======== Material for the task

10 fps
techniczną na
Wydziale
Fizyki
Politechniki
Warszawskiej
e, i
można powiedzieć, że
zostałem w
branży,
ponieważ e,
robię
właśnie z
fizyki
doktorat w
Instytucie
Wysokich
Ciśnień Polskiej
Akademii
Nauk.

================
======== Material for the task

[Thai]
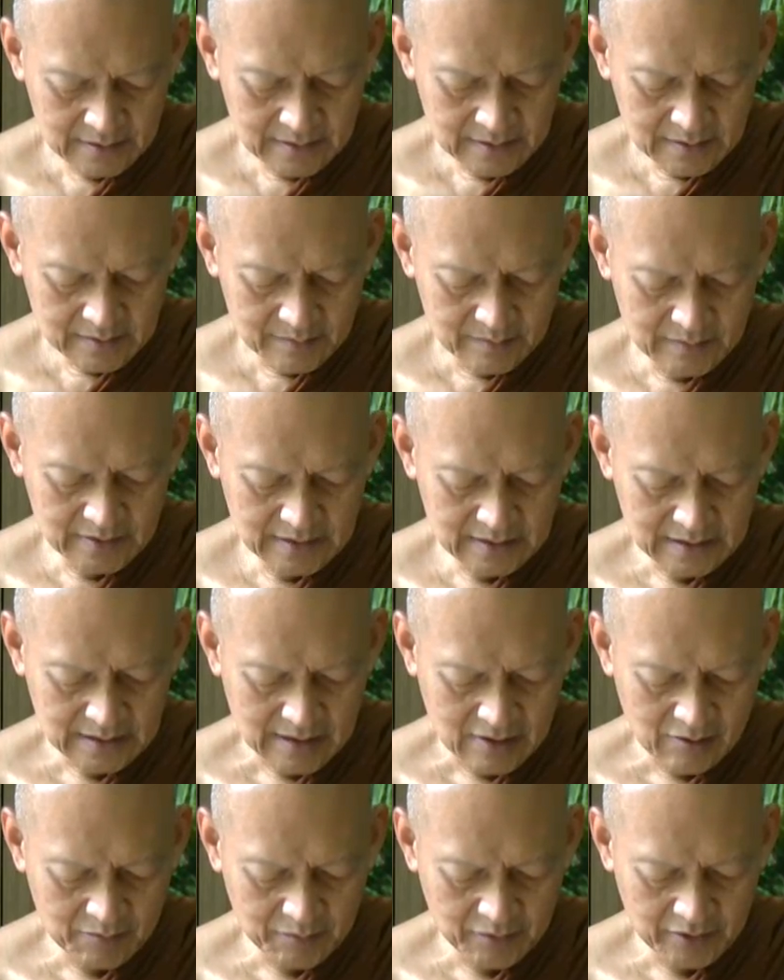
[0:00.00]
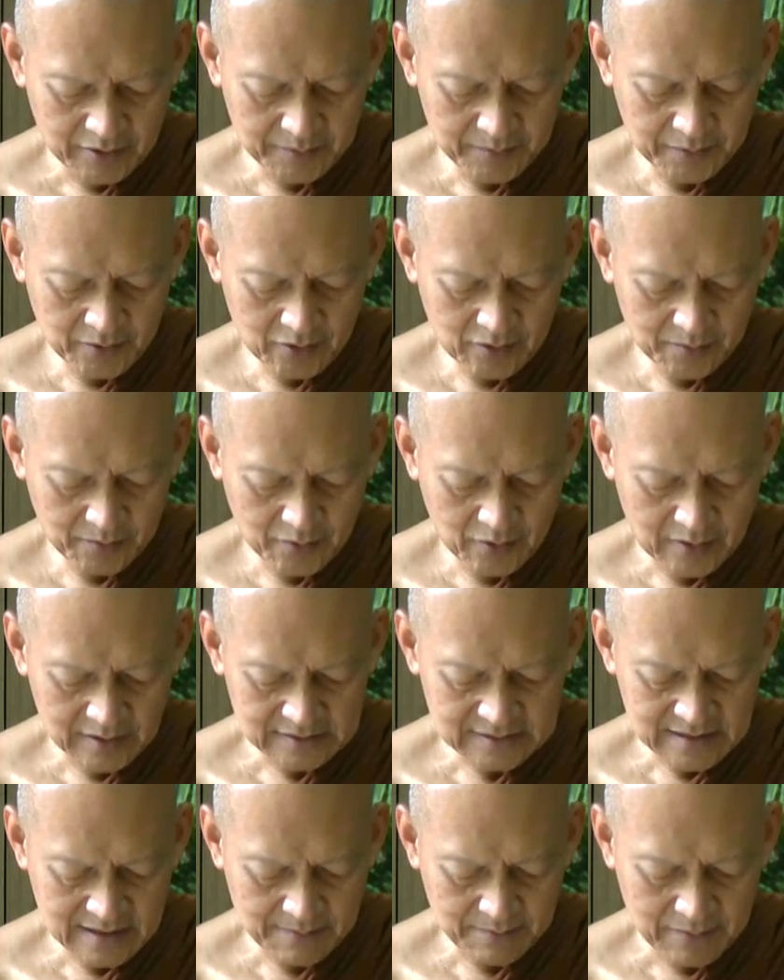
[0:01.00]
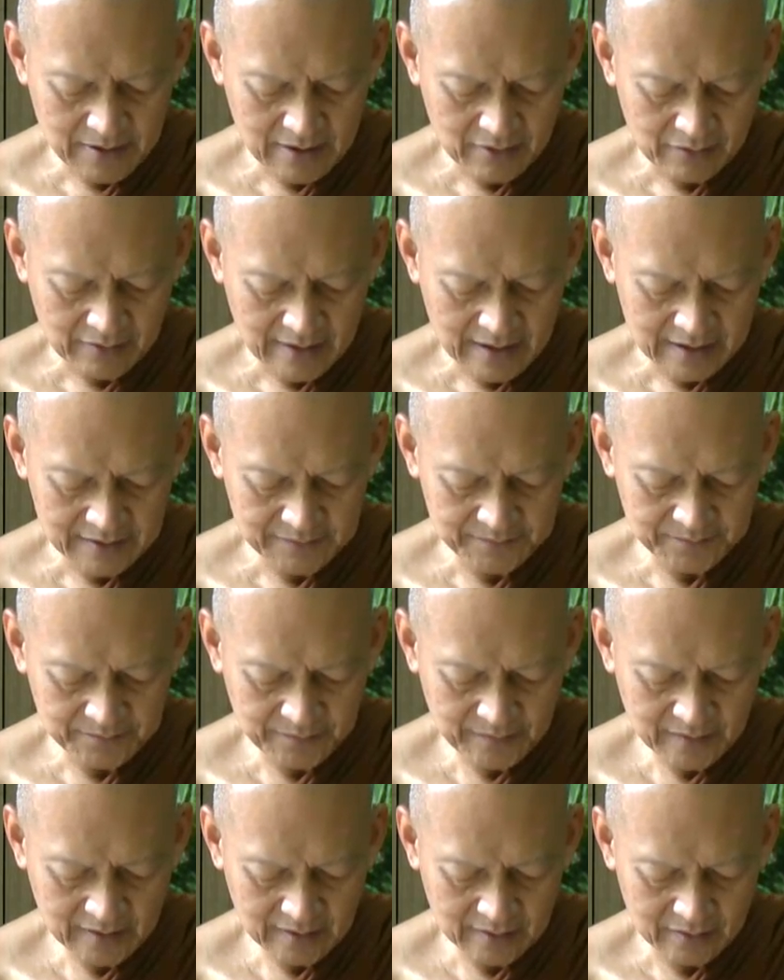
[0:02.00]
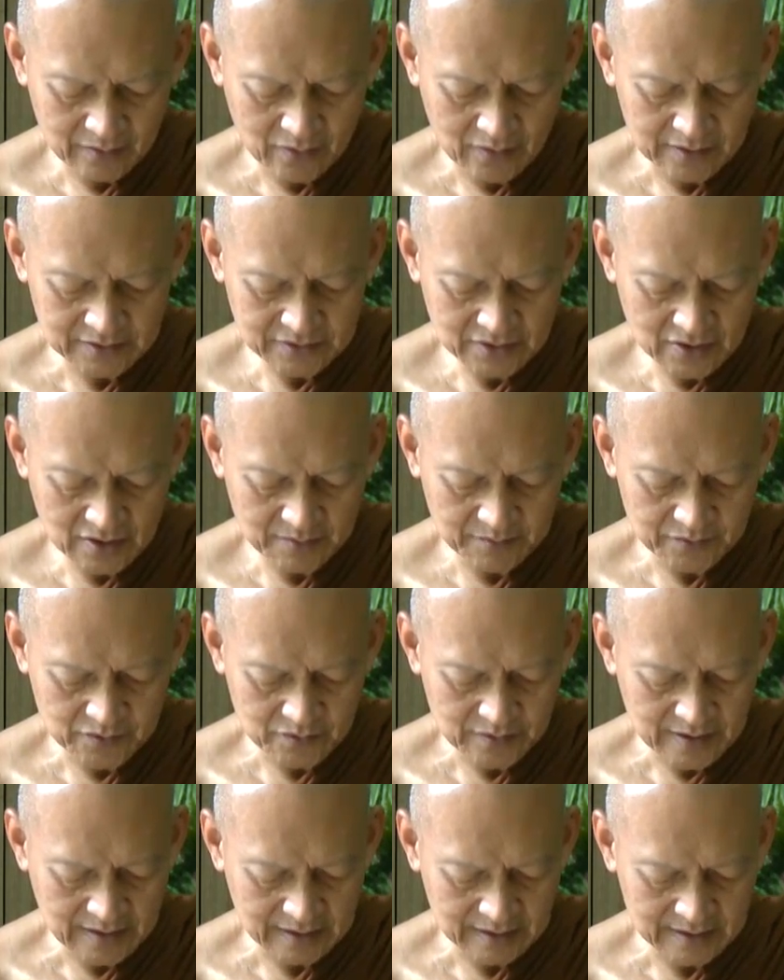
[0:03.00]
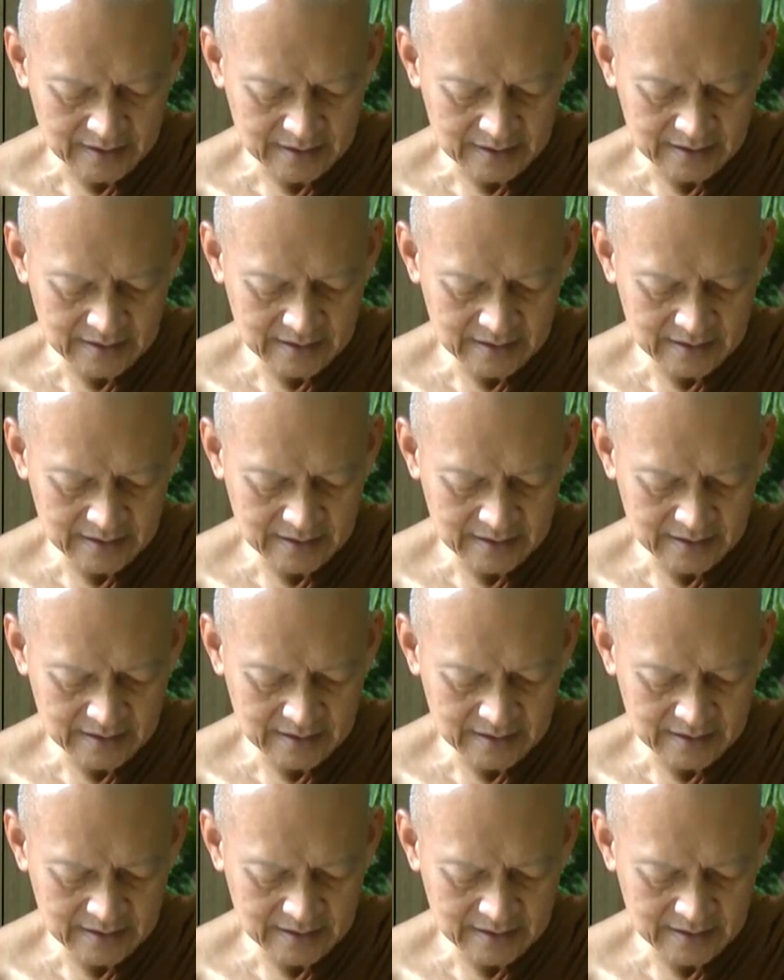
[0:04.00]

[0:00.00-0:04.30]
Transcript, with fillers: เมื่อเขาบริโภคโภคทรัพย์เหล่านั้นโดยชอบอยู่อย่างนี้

================
======== Material for the task

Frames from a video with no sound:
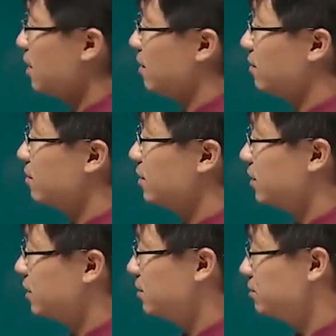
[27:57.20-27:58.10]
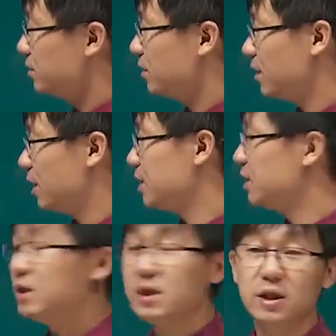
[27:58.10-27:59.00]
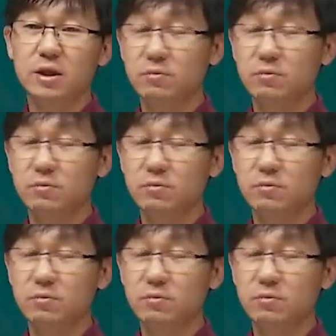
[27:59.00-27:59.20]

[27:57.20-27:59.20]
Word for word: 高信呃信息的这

================

Aim of the task.
Find all lines in the records that hold the word "with". Copy them.

Solution.
Transcript, with fillers: เมื่อเขาบริโภคโภคทรัพย์เหล่านั้นโดยชอบอยู่อย่างนี้
Frames from a video with no sound:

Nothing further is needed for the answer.